Retype, without alteration, each line from the line containing "[11:39.16-11:40.06]" to the final line of the records.

== Dataset records ==

==*==

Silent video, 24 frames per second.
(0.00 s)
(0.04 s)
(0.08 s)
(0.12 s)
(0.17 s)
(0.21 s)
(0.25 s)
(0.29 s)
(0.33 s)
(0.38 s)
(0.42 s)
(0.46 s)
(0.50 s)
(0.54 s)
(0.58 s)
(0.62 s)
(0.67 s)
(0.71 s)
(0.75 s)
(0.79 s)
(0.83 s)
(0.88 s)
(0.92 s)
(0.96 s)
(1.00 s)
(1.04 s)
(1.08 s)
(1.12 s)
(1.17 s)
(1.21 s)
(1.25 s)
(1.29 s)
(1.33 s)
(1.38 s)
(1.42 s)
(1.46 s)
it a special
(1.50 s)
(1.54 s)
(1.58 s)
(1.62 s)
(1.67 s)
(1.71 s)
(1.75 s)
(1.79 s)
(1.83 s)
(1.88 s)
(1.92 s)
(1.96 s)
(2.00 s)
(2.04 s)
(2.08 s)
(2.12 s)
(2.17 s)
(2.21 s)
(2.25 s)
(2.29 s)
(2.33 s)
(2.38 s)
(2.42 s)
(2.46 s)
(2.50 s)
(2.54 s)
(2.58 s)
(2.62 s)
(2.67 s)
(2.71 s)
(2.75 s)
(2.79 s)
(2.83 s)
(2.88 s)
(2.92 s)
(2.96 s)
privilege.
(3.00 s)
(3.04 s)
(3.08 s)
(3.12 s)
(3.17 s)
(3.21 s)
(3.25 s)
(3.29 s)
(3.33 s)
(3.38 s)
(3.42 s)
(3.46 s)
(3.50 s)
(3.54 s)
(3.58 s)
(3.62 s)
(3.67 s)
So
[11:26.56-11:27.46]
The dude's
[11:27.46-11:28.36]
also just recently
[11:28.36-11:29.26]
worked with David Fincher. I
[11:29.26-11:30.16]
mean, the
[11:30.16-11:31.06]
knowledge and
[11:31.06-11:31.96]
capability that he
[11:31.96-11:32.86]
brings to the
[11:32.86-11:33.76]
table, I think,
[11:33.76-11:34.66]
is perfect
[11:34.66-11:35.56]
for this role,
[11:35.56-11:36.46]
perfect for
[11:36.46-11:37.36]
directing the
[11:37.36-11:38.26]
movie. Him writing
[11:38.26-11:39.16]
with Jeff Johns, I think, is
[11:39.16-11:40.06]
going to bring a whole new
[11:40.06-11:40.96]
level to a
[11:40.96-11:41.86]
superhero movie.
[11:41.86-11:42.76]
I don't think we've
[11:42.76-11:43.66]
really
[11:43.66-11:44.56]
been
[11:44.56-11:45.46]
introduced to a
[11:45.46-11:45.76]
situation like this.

==*==

== Answer to this task ==
[11:39.16-11:40.06]
going to bring a whole new
[11:40.06-11:40.96]
level to a
[11:40.96-11:41.86]
superhero movie.
[11:41.86-11:42.76]
I don't think we've
[11:42.76-11:43.66]
really
[11:43.66-11:44.56]
been
[11:44.56-11:45.46]
introduced to a
[11:45.46-11:45.76]
situation like this.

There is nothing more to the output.